*Exercise prompt:* Skip the images and print the listing exactly.
═══
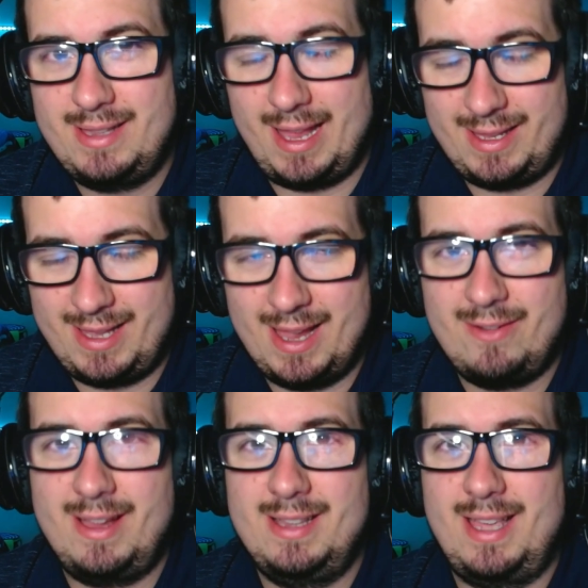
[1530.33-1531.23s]
take
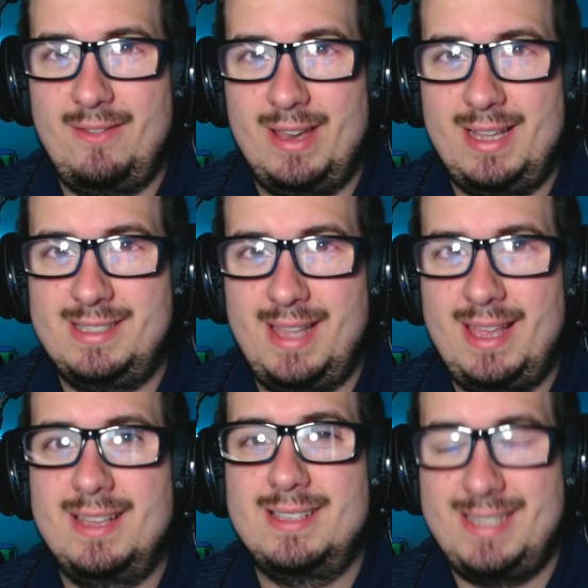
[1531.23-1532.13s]
care and have a nice
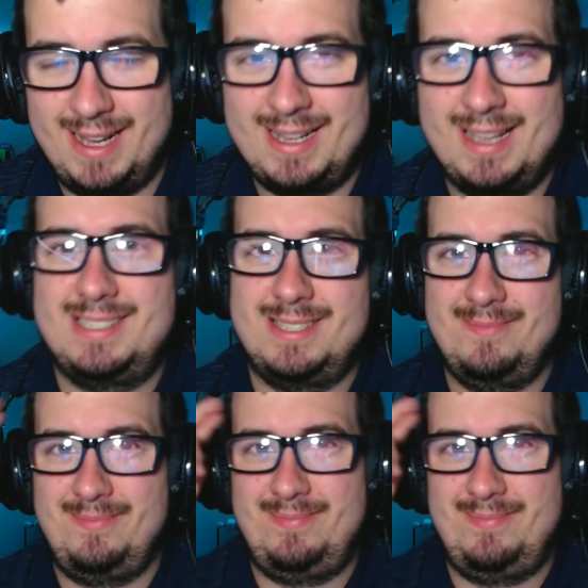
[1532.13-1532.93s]
day. See ya, guys.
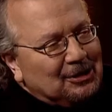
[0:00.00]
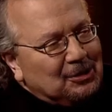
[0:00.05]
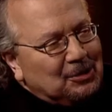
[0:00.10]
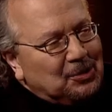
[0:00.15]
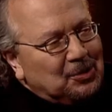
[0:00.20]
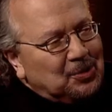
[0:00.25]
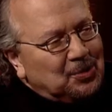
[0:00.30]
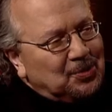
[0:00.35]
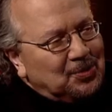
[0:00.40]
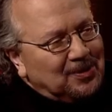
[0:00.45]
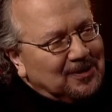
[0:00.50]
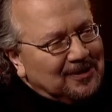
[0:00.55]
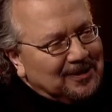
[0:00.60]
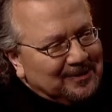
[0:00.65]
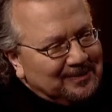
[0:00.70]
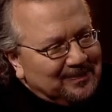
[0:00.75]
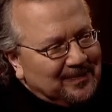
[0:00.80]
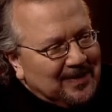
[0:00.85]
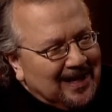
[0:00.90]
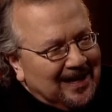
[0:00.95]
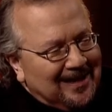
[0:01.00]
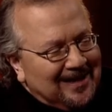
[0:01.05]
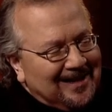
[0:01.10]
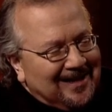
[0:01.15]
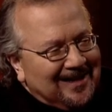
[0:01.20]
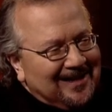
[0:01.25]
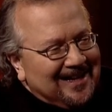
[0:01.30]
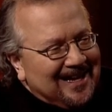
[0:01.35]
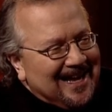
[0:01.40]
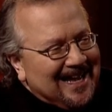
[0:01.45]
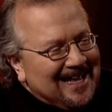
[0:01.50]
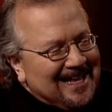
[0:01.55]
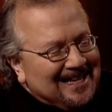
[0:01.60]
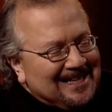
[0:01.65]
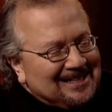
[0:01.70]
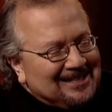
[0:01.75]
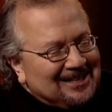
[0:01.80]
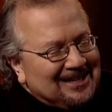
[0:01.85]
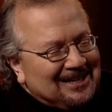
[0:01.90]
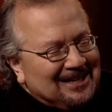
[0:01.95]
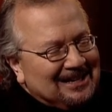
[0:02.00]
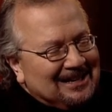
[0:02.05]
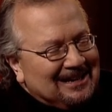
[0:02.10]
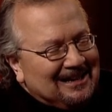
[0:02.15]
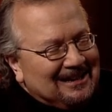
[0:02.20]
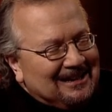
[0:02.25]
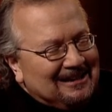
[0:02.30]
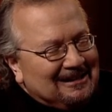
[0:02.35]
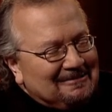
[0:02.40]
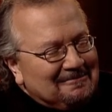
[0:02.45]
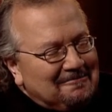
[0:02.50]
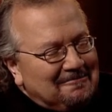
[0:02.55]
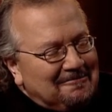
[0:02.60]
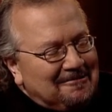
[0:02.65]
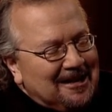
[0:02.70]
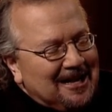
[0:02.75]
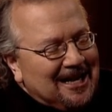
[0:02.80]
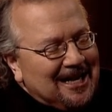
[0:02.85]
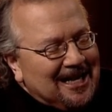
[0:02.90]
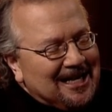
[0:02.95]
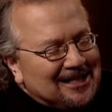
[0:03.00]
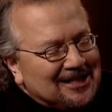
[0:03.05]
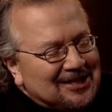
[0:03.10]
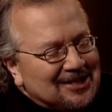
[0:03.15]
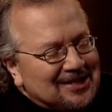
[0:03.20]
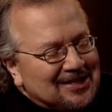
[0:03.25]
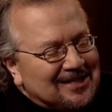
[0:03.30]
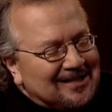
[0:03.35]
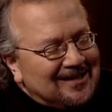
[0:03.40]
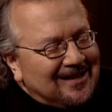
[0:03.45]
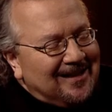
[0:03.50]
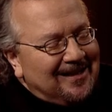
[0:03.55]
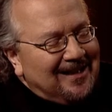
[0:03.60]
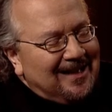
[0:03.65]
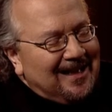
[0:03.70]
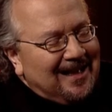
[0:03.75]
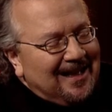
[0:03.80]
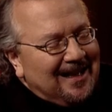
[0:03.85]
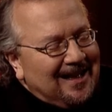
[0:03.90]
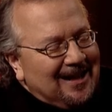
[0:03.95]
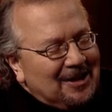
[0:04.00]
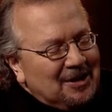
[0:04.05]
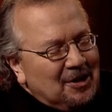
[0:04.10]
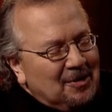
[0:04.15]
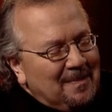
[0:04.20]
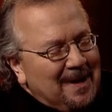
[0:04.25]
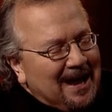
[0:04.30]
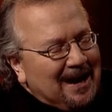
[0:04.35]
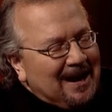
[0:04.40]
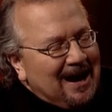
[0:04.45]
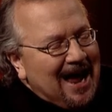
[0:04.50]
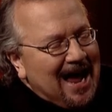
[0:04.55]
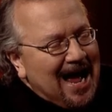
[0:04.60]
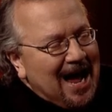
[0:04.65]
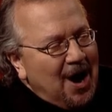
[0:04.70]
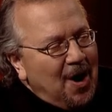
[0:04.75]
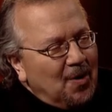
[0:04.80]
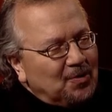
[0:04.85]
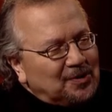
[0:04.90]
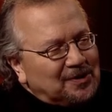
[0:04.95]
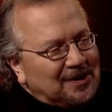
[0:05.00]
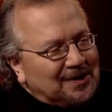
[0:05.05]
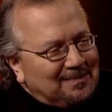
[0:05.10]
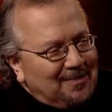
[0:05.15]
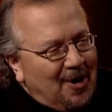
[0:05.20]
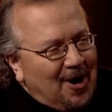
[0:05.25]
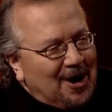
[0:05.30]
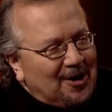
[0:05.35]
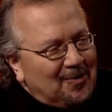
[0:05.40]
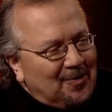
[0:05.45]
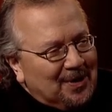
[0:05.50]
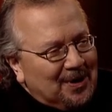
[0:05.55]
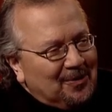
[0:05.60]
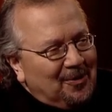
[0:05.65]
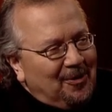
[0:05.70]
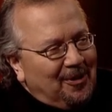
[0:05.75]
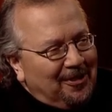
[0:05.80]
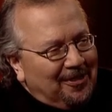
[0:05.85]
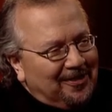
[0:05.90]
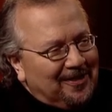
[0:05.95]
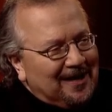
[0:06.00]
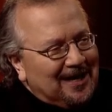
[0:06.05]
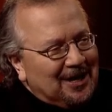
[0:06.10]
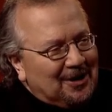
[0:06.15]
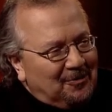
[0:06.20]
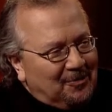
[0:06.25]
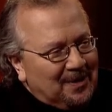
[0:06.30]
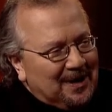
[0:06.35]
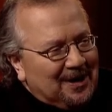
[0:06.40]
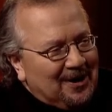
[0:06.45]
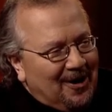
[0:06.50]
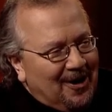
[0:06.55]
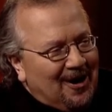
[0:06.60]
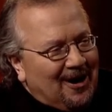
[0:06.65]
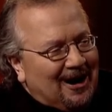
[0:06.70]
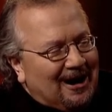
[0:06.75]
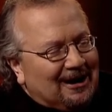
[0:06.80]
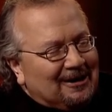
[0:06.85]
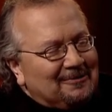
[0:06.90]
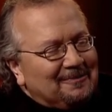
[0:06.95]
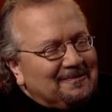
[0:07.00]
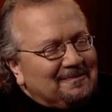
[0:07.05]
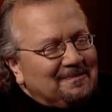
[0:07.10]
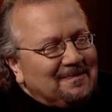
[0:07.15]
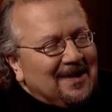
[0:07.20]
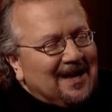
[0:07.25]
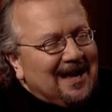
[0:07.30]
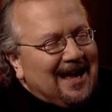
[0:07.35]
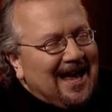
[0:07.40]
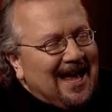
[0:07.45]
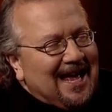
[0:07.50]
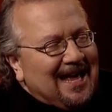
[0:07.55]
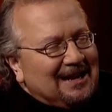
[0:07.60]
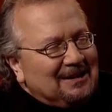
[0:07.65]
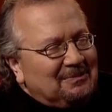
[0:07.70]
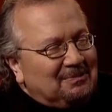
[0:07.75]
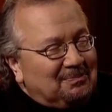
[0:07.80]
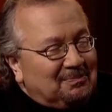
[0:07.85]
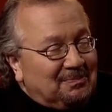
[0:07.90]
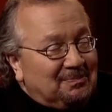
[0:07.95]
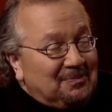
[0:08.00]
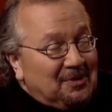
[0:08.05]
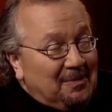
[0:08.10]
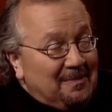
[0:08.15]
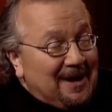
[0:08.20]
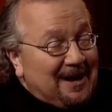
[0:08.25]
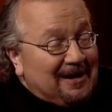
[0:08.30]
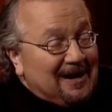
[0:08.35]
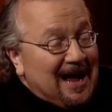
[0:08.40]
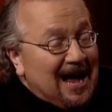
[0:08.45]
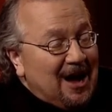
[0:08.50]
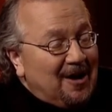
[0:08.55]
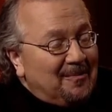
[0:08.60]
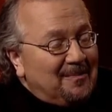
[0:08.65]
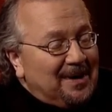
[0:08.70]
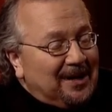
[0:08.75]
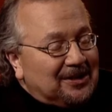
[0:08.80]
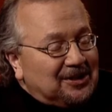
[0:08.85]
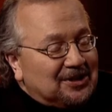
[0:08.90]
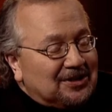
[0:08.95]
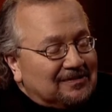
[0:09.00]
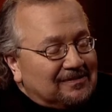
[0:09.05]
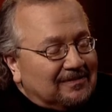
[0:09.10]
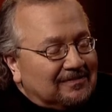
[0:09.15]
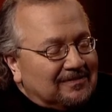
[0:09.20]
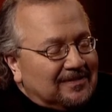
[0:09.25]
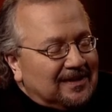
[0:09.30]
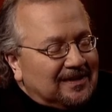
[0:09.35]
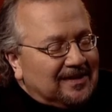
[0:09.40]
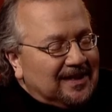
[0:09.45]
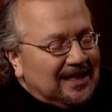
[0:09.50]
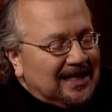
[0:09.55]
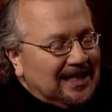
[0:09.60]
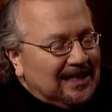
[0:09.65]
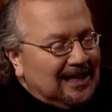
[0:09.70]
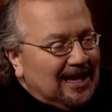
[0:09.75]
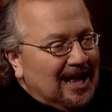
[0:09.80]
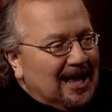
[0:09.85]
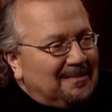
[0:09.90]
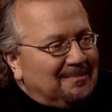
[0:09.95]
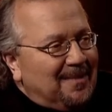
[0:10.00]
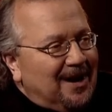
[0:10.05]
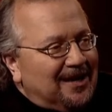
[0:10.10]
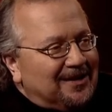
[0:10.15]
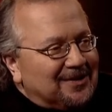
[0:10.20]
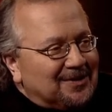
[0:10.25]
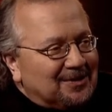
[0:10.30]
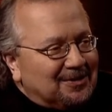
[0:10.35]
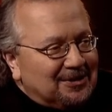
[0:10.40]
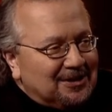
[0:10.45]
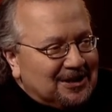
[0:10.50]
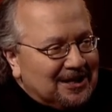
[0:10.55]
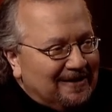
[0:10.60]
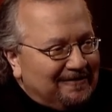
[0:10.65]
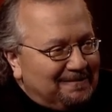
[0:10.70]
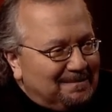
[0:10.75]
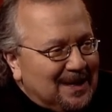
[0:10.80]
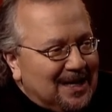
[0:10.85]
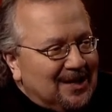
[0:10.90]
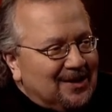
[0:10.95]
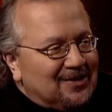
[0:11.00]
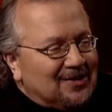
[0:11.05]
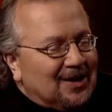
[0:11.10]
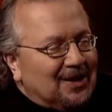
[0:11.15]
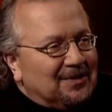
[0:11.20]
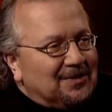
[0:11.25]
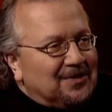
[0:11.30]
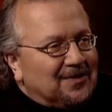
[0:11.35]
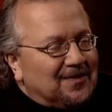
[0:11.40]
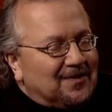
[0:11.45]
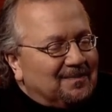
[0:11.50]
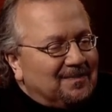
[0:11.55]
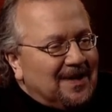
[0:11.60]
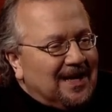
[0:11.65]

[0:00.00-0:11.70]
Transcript: ghoul. Ah, yes. And it's, no matter how smart we all think we are, and no matter how much Elon Musk or Jeff Bezos,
═══
*Result:*
[1530.33-1531.23s]
take
[1531.23-1532.13s]
care and have a nice
[1532.13-1532.93s]
day. See ya, guys.
[0:00.00]
[0:00.05]
[0:00.10]
[0:00.15]
[0:00.20]
[0:00.25]
[0:00.30]
[0:00.35]
[0:00.40]
[0:00.45]
[0:00.50]
[0:00.55]
[0:00.60]
[0:00.65]
[0:00.70]
[0:00.75]
[0:00.80]
[0:00.85]
[0:00.90]
[0:00.95]
[0:01.00]
[0:01.05]
[0:01.10]
[0:01.15]
[0:01.20]
[0:01.25]
[0:01.30]
[0:01.35]
[0:01.40]
[0:01.45]
[0:01.50]
[0:01.55]
[0:01.60]
[0:01.65]
[0:01.70]
[0:01.75]
[0:01.80]
[0:01.85]
[0:01.90]
[0:01.95]
[0:02.00]
[0:02.05]
[0:02.10]
[0:02.15]
[0:02.20]
[0:02.25]
[0:02.30]
[0:02.35]
[0:02.40]
[0:02.45]
[0:02.50]
[0:02.55]
[0:02.60]
[0:02.65]
[0:02.70]
[0:02.75]
[0:02.80]
[0:02.85]
[0:02.90]
[0:02.95]
[0:03.00]
[0:03.05]
[0:03.10]
[0:03.15]
[0:03.20]
[0:03.25]
[0:03.30]
[0:03.35]
[0:03.40]
[0:03.45]
[0:03.50]
[0:03.55]
[0:03.60]
[0:03.65]
[0:03.70]
[0:03.75]
[0:03.80]
[0:03.85]
[0:03.90]
[0:03.95]
[0:04.00]
[0:04.05]
[0:04.10]
[0:04.15]
[0:04.20]
[0:04.25]
[0:04.30]
[0:04.35]
[0:04.40]
[0:04.45]
[0:04.50]
[0:04.55]
[0:04.60]
[0:04.65]
[0:04.70]
[0:04.75]
[0:04.80]
[0:04.85]
[0:04.90]
[0:04.95]
[0:05.00]
[0:05.05]
[0:05.10]
[0:05.15]
[0:05.20]
[0:05.25]
[0:05.30]
[0:05.35]
[0:05.40]
[0:05.45]
[0:05.50]
[0:05.55]
[0:05.60]
[0:05.65]
[0:05.70]
[0:05.75]
[0:05.80]
[0:05.85]
[0:05.90]
[0:05.95]
[0:06.00]
[0:06.05]
[0:06.10]
[0:06.15]
[0:06.20]
[0:06.25]
[0:06.30]
[0:06.35]
[0:06.40]
[0:06.45]
[0:06.50]
[0:06.55]
[0:06.60]
[0:06.65]
[0:06.70]
[0:06.75]
[0:06.80]
[0:06.85]
[0:06.90]
[0:06.95]
[0:07.00]
[0:07.05]
[0:07.10]
[0:07.15]
[0:07.20]
[0:07.25]
[0:07.30]
[0:07.35]
[0:07.40]
[0:07.45]
[0:07.50]
[0:07.55]
[0:07.60]
[0:07.65]
[0:07.70]
[0:07.75]
[0:07.80]
[0:07.85]
[0:07.90]
[0:07.95]
[0:08.00]
[0:08.05]
[0:08.10]
[0:08.15]
[0:08.20]
[0:08.25]
[0:08.30]
[0:08.35]
[0:08.40]
[0:08.45]
[0:08.50]
[0:08.55]
[0:08.60]
[0:08.65]
[0:08.70]
[0:08.75]
[0:08.80]
[0:08.85]
[0:08.90]
[0:08.95]
[0:09.00]
[0:09.05]
[0:09.10]
[0:09.15]
[0:09.20]
[0:09.25]
[0:09.30]
[0:09.35]
[0:09.40]
[0:09.45]
[0:09.50]
[0:09.55]
[0:09.60]
[0:09.65]
[0:09.70]
[0:09.75]
[0:09.80]
[0:09.85]
[0:09.90]
[0:09.95]
[0:10.00]
[0:10.05]
[0:10.10]
[0:10.15]
[0:10.20]
[0:10.25]
[0:10.30]
[0:10.35]
[0:10.40]
[0:10.45]
[0:10.50]
[0:10.55]
[0:10.60]
[0:10.65]
[0:10.70]
[0:10.75]
[0:10.80]
[0:10.85]
[0:10.90]
[0:10.95]
[0:11.00]
[0:11.05]
[0:11.10]
[0:11.15]
[0:11.20]
[0:11.25]
[0:11.30]
[0:11.35]
[0:11.40]
[0:11.45]
[0:11.50]
[0:11.55]
[0:11.60]
[0:11.65]

[0:00.00-0:11.70]
Transcript: ghoul. Ah, yes. And it's, no matter how smart we all think we are, and no matter how much Elon Musk or Jeff Bezos,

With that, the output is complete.